• Task statement
Could you give the data below again exactly, apart from the pictures?

• Input data
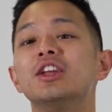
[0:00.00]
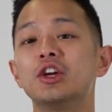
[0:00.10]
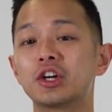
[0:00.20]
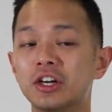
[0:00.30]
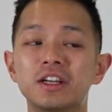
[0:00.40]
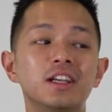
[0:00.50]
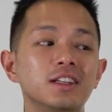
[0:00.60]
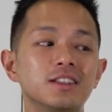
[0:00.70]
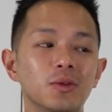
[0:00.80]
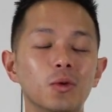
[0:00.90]
your
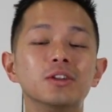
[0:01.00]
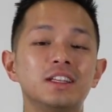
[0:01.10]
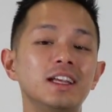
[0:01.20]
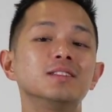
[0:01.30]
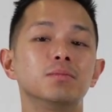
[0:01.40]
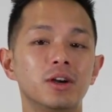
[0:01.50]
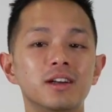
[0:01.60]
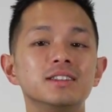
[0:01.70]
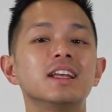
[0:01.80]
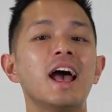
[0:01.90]
cookies will taste
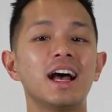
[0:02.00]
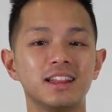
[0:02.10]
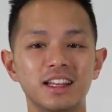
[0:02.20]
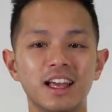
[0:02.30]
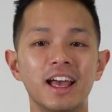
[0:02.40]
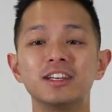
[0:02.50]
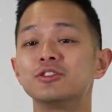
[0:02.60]
burnt at the end.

• Solution to the exercise
[0:00.00]
[0:00.10]
[0:00.20]
[0:00.30]
[0:00.40]
[0:00.50]
[0:00.60]
[0:00.70]
[0:00.80]
[0:00.90]
your
[0:01.00]
[0:01.10]
[0:01.20]
[0:01.30]
[0:01.40]
[0:01.50]
[0:01.60]
[0:01.70]
[0:01.80]
[0:01.90]
cookies will taste
[0:02.00]
[0:02.10]
[0:02.20]
[0:02.30]
[0:02.40]
[0:02.50]
[0:02.60]
burnt at the end.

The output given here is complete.